The respondent argued that even though there was no agreement between the applicant and respondent on a normal retirement age, at a more general level there was consensus on the issue. The respondent sought to rely, in part, on the evidence of the Provident fund retirement provisions as support for inferring that 60 was the normal retirement age. It was pointed out that Hibbert had been granted a special dispensation by being exempted from the fund and could not rely on his exemption from membership of the fund to argue for a retirement age that was more generous than what the fund rules stipulated.


It was also suggested that the Provident fund rules of the respondent’s funds referred to the normal retirement age of ‘employees’ not only ‘members’. However, the only document referred to in evidence, which dealt with the respondent’s Provident fund rules was in the form of a memorandum addressed to members. It makes no mention of whether the retirement age is applicable to members or employees generally.


The difficulty with this argument is the fact that the applicant was clearly exempted from membership of the fund.
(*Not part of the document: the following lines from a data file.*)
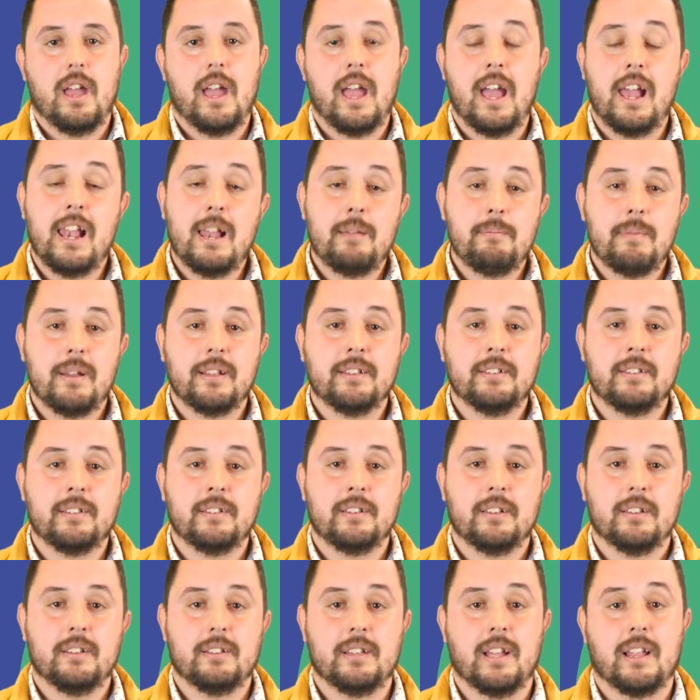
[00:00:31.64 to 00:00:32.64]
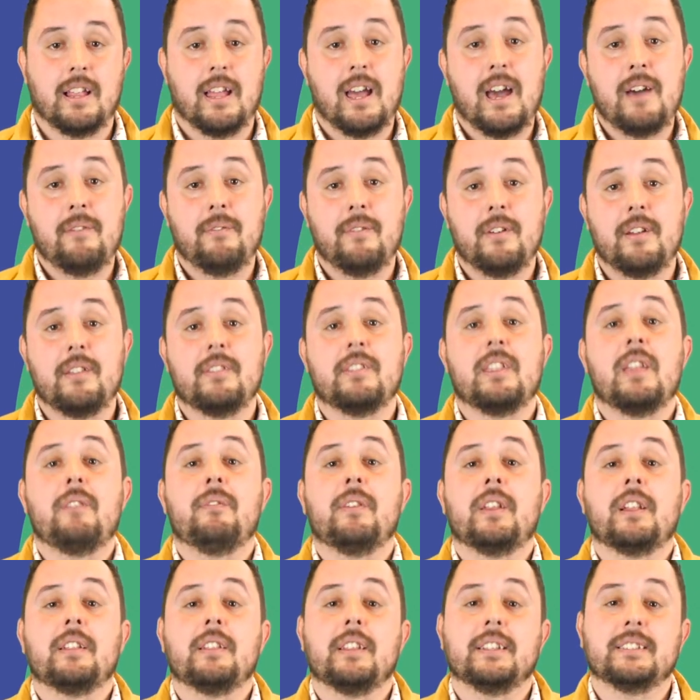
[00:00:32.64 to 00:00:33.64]
Elements that have
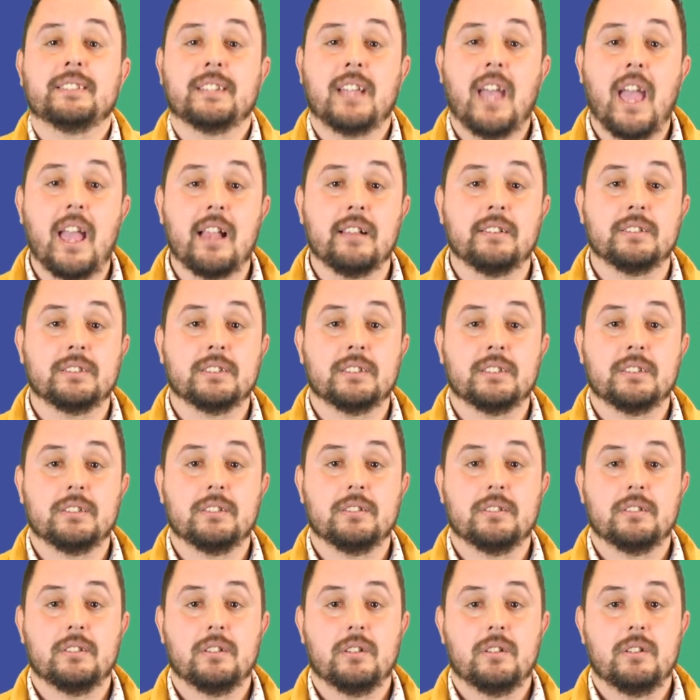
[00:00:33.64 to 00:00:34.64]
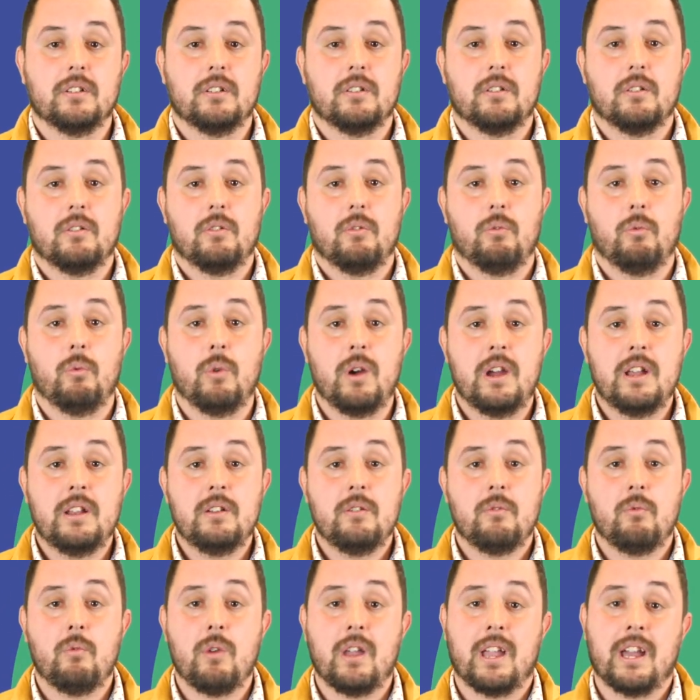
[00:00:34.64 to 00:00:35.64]
different scales,
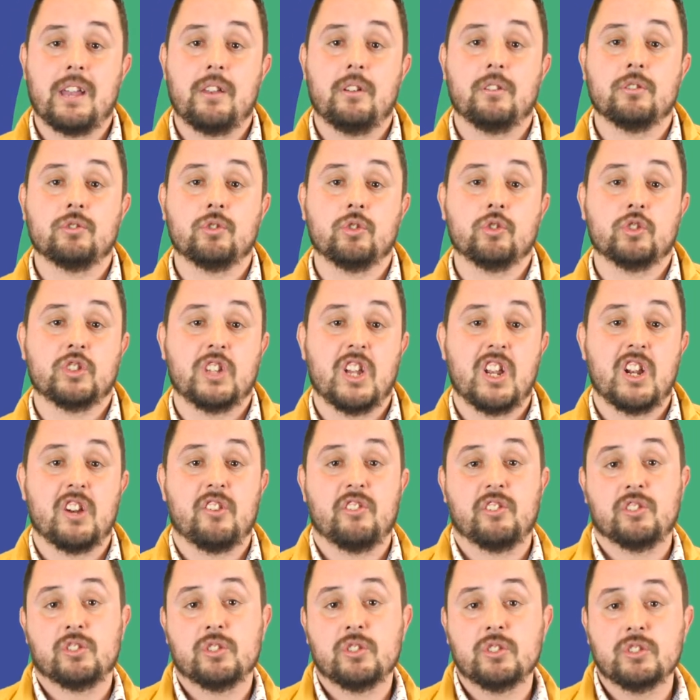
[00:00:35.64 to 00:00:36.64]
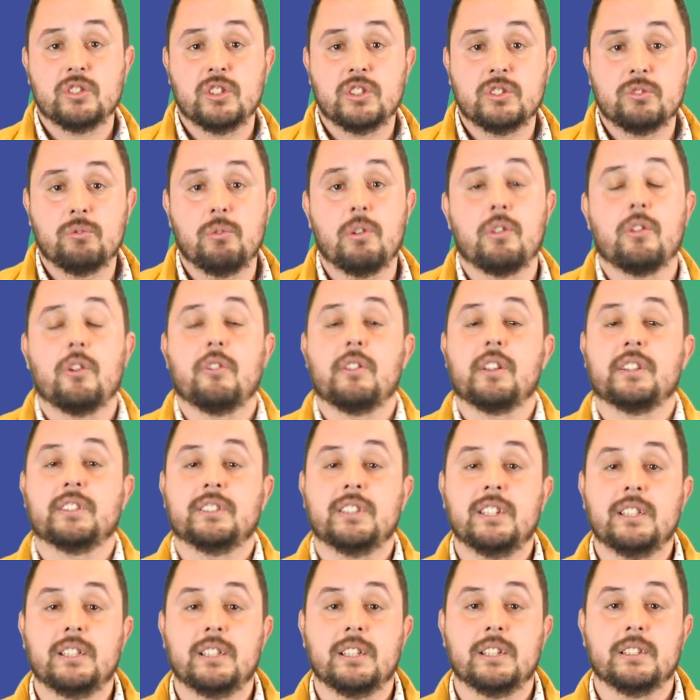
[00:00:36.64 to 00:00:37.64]
where we can also share resources with other
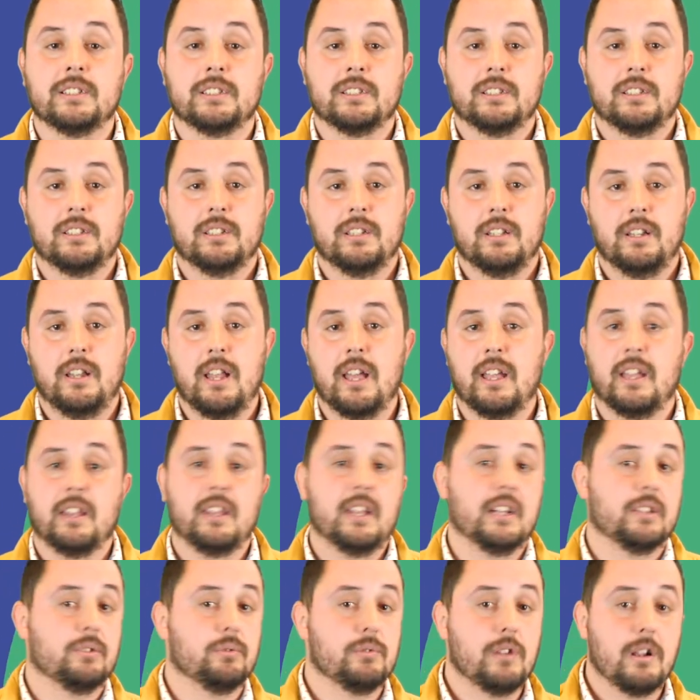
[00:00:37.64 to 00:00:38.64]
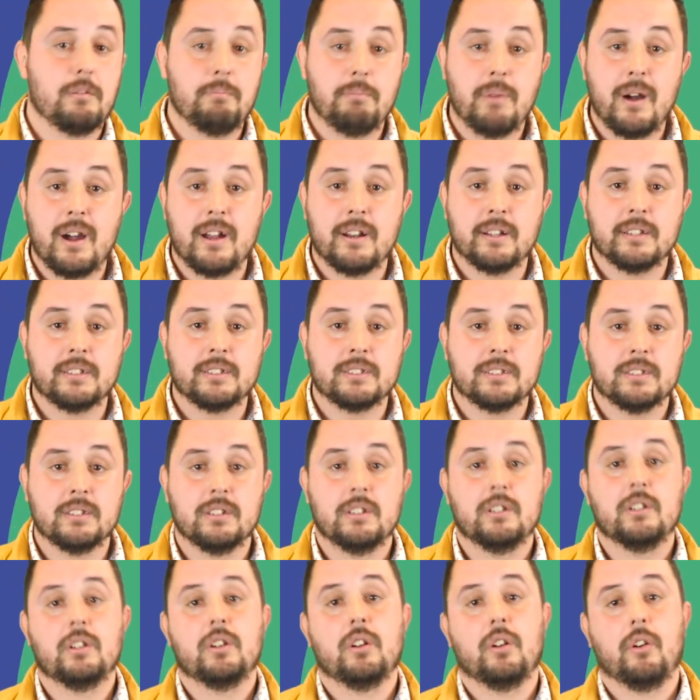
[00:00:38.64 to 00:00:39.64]
cities, like natural parks,
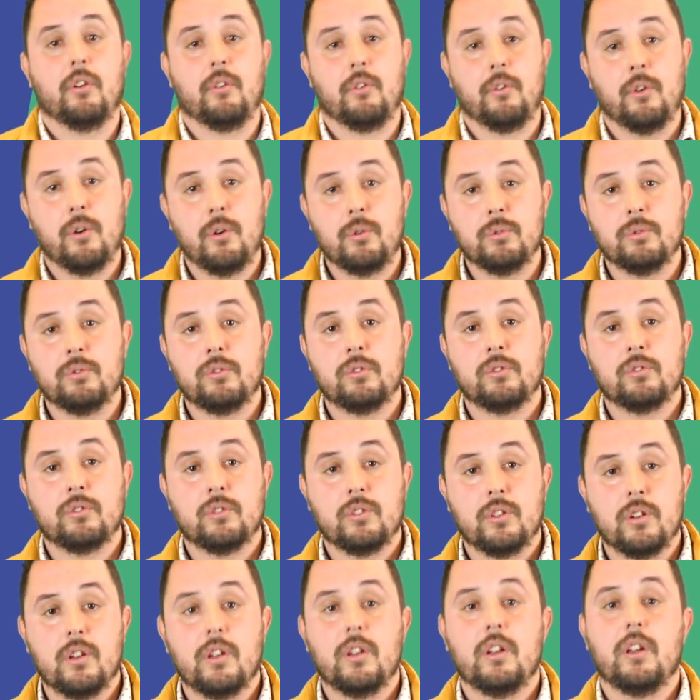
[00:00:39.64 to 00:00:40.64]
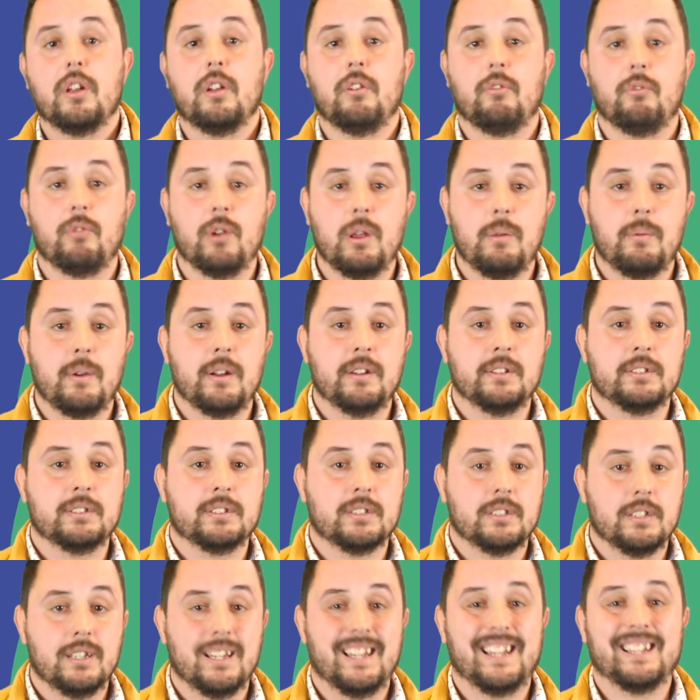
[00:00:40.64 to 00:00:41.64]
roads,
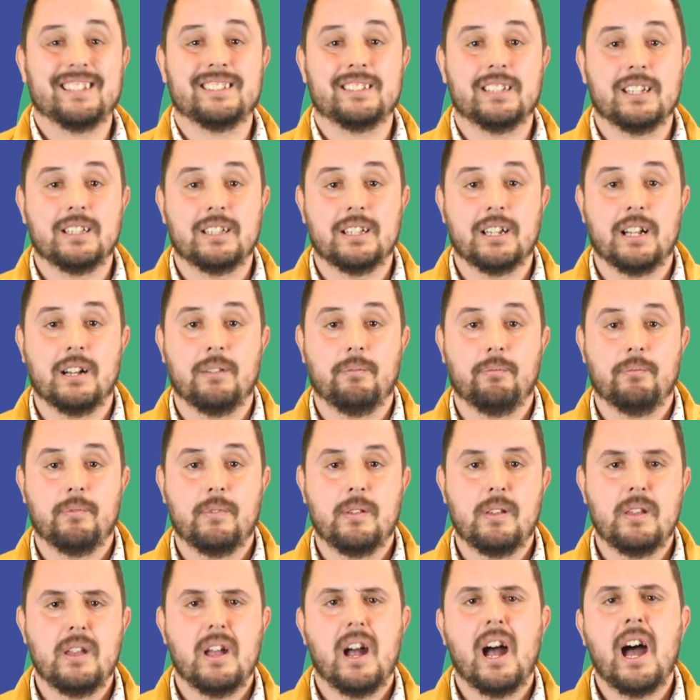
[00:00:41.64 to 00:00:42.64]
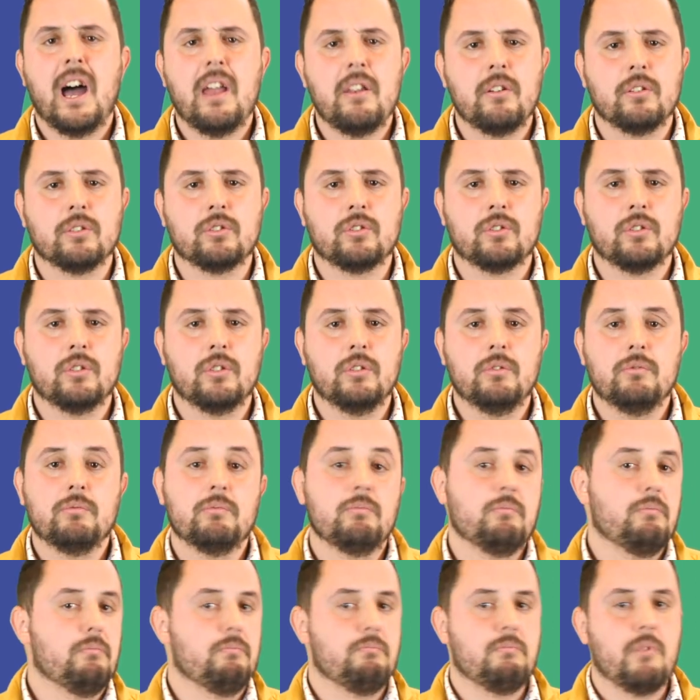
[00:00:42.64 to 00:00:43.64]
rivers, etc. And also
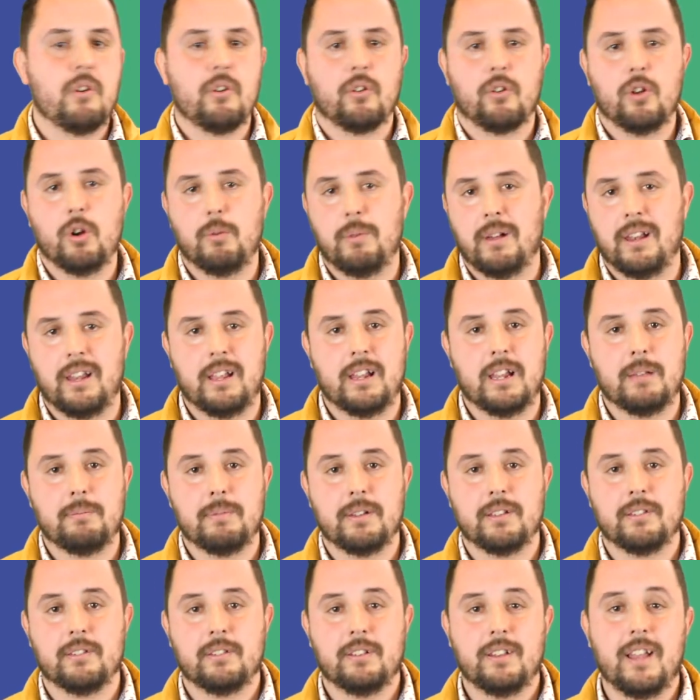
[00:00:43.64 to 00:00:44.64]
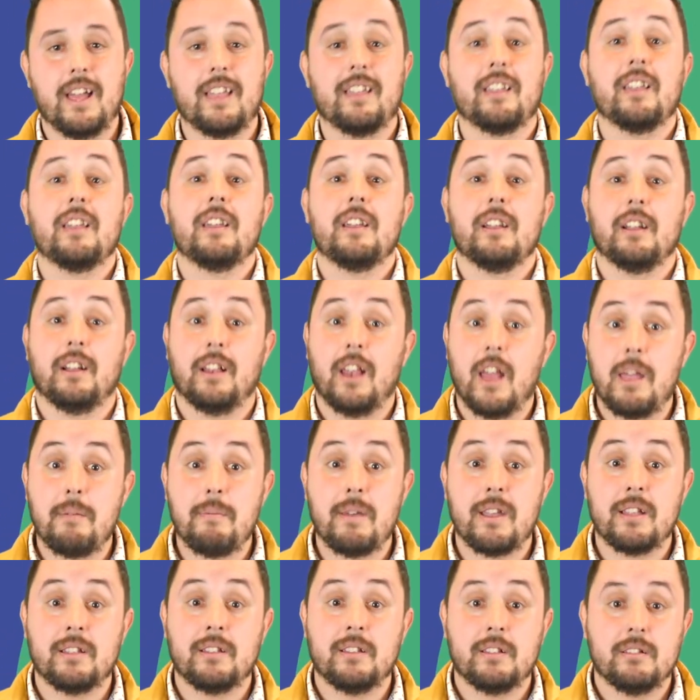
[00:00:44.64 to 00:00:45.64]
more global elements, like
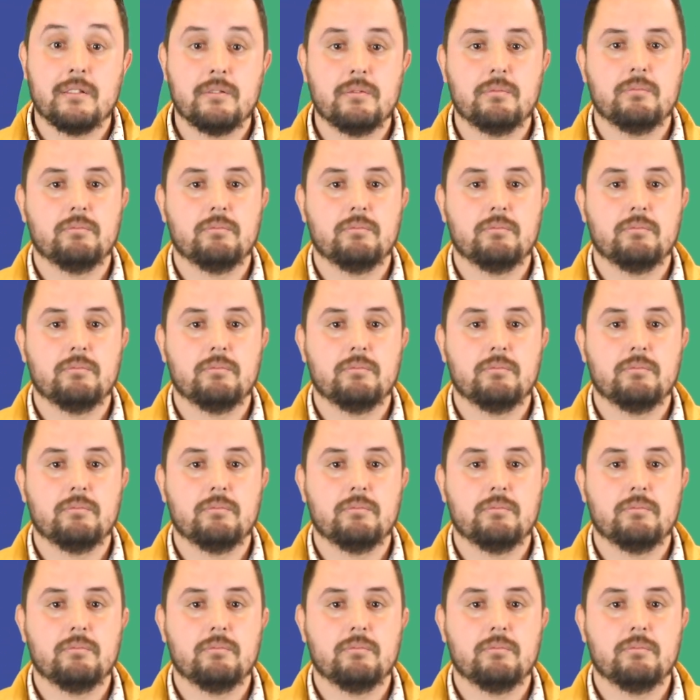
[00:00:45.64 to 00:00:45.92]
climate,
Secondly, the respondent’s efforts to obtain the applicant’s acceptance of the retirement ages stipulated in the fund, indicates it saw the need to try and obtain his consent in order to apply those standards to him.


Moreover, it was conceded by the respondent that the company had not really addressed the issue of its retirement policy until it encountered the difficulties with the applicant. This is supported also by the evidence that at least two employees had retired at 71, which shows that notwithstanding the provident fund rules, there was not a consistently applied retirement policy that was applied to all.


The respondent’s dismissal of the applicant on account of his age in the absence of the existence of a normal retirement date was automatically unfair in terms of s 187 of the LRA and was an act of unfair discrimination in terms of s 6 of the EEA. The applicant’s claim for an award of damages under the EEA was dismissed but the respondent had to pay the applicant an amount of compensation equivalent to twelve months’ remuneration.


In Buhai / Hotbake Systems (Pty) Ltd t/a Rich Products Corporation of South Africa (2013) 22 CCMA 7.1.4 the applicant was told upon commencement of his employment that the company’s retirement age was 65. The applicant indicated that he did not just want to work for a year since he was already 64. The respondent assured him by indicating that a precedent had already been set in that there was an employee who was 72 years old, and another that was 73, so there would be no problem. The applicant understood that he could continue as a normal employee, as long as he was mentally and physically capable.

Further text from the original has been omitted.